··· Exercise data ···

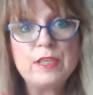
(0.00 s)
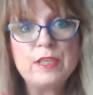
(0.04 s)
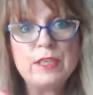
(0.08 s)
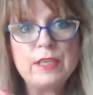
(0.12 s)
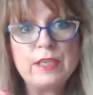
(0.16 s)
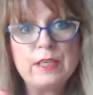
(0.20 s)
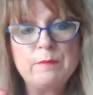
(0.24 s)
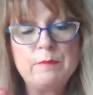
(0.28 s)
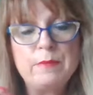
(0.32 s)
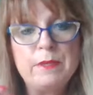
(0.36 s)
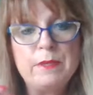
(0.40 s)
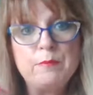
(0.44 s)
is
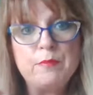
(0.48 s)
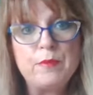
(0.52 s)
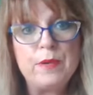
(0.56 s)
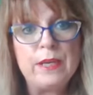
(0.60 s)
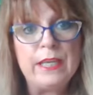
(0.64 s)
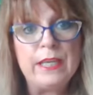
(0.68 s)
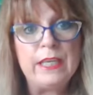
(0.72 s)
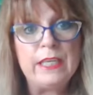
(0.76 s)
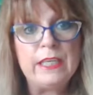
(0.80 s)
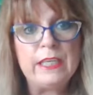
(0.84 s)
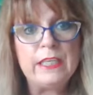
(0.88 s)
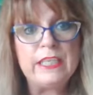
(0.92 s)
going to be
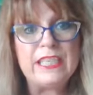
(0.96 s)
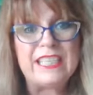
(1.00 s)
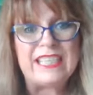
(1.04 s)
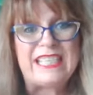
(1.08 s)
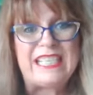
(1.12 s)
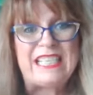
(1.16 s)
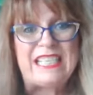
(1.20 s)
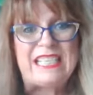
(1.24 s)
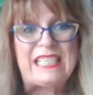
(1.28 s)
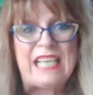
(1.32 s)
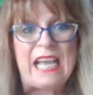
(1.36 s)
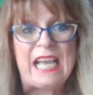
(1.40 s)
bringing in
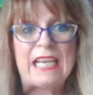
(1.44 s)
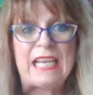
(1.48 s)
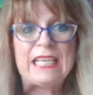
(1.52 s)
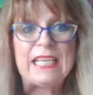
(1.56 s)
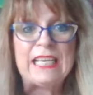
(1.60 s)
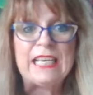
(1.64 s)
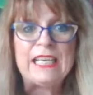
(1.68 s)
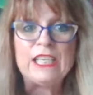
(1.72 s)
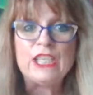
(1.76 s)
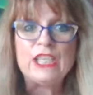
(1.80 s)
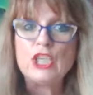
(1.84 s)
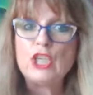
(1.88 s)

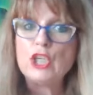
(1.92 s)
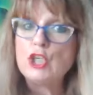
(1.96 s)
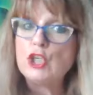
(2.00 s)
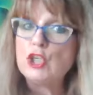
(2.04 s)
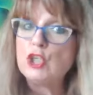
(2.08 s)
exciting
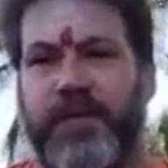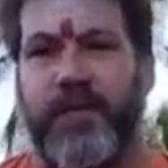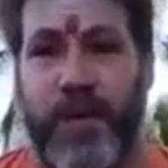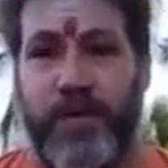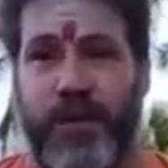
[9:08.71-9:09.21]

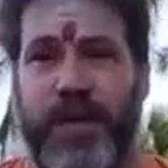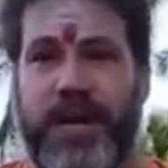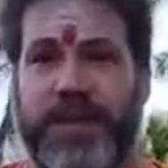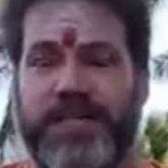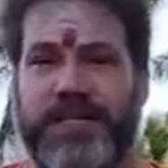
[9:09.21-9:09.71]
When we
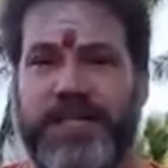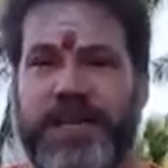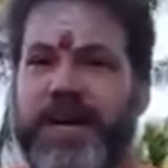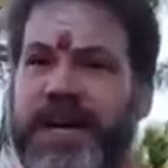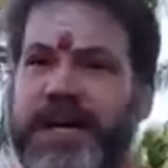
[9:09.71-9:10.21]
are in
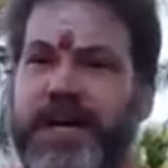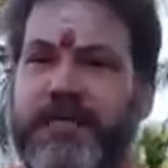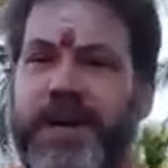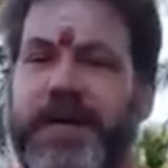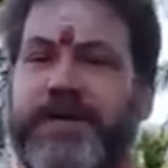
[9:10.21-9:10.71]
a
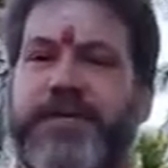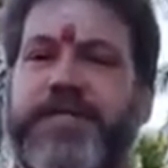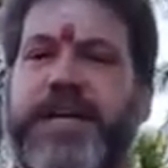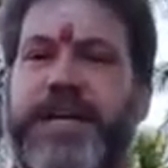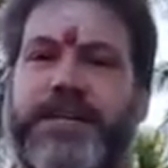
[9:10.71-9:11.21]
contemplative
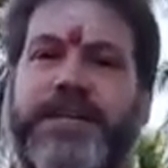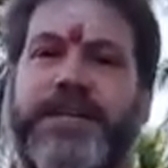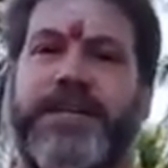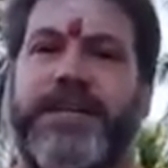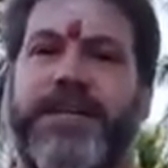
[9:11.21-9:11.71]
state,
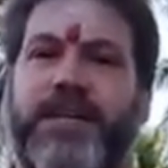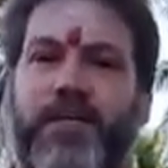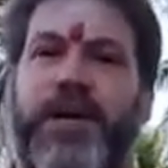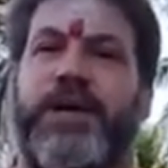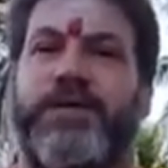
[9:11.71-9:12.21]

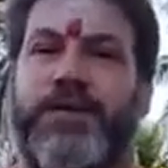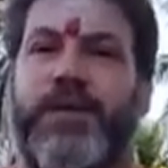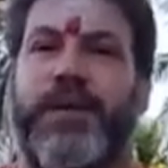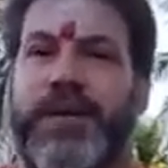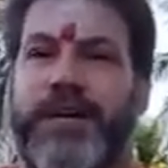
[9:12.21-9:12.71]
we are
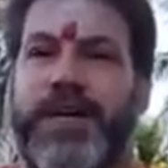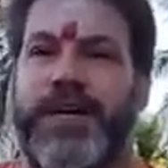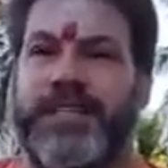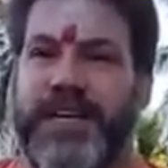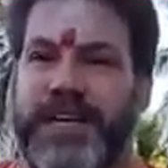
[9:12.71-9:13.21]
truly living
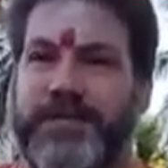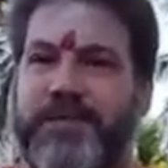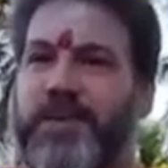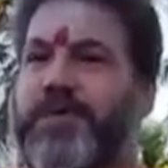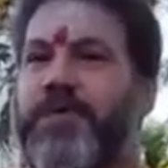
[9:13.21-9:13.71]
as a
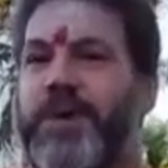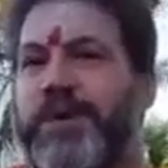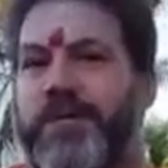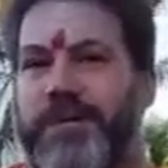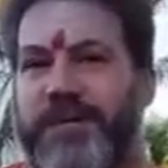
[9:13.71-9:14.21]
beautiful
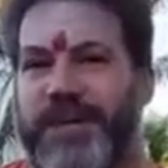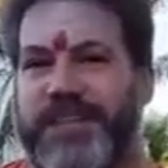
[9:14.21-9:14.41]
human being.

···

**Work to be completed:** Once the pictures are dropped, repeat the data above exactly.

**Exercise solution:**
(0.00 s)
(0.04 s)
(0.08 s)
(0.12 s)
(0.16 s)
(0.20 s)
(0.24 s)
(0.28 s)
(0.32 s)
(0.36 s)
(0.40 s)
(0.44 s)
is
(0.48 s)
(0.52 s)
(0.56 s)
(0.60 s)
(0.64 s)
(0.68 s)
(0.72 s)
(0.76 s)
(0.80 s)
(0.84 s)
(0.88 s)
(0.92 s)
going to be
(0.96 s)
(1.00 s)
(1.04 s)
(1.08 s)
(1.12 s)
(1.16 s)
(1.20 s)
(1.24 s)
(1.28 s)
(1.32 s)
(1.36 s)
(1.40 s)
bringing in
(1.44 s)
(1.48 s)
(1.52 s)
(1.56 s)
(1.60 s)
(1.64 s)
(1.68 s)
(1.72 s)
(1.76 s)
(1.80 s)
(1.84 s)
(1.88 s)

(1.92 s)
(1.96 s)
(2.00 s)
(2.04 s)
(2.08 s)
exciting
[9:08.71-9:09.21]

[9:09.21-9:09.71]
When we
[9:09.71-9:10.21]
are in
[9:10.21-9:10.71]
a
[9:10.71-9:11.21]
contemplative
[9:11.21-9:11.71]
state,
[9:11.71-9:12.21]

[9:12.21-9:12.71]
we are
[9:12.71-9:13.21]
truly living
[9:13.21-9:13.71]
as a
[9:13.71-9:14.21]
beautiful
[9:14.21-9:14.41]
human being.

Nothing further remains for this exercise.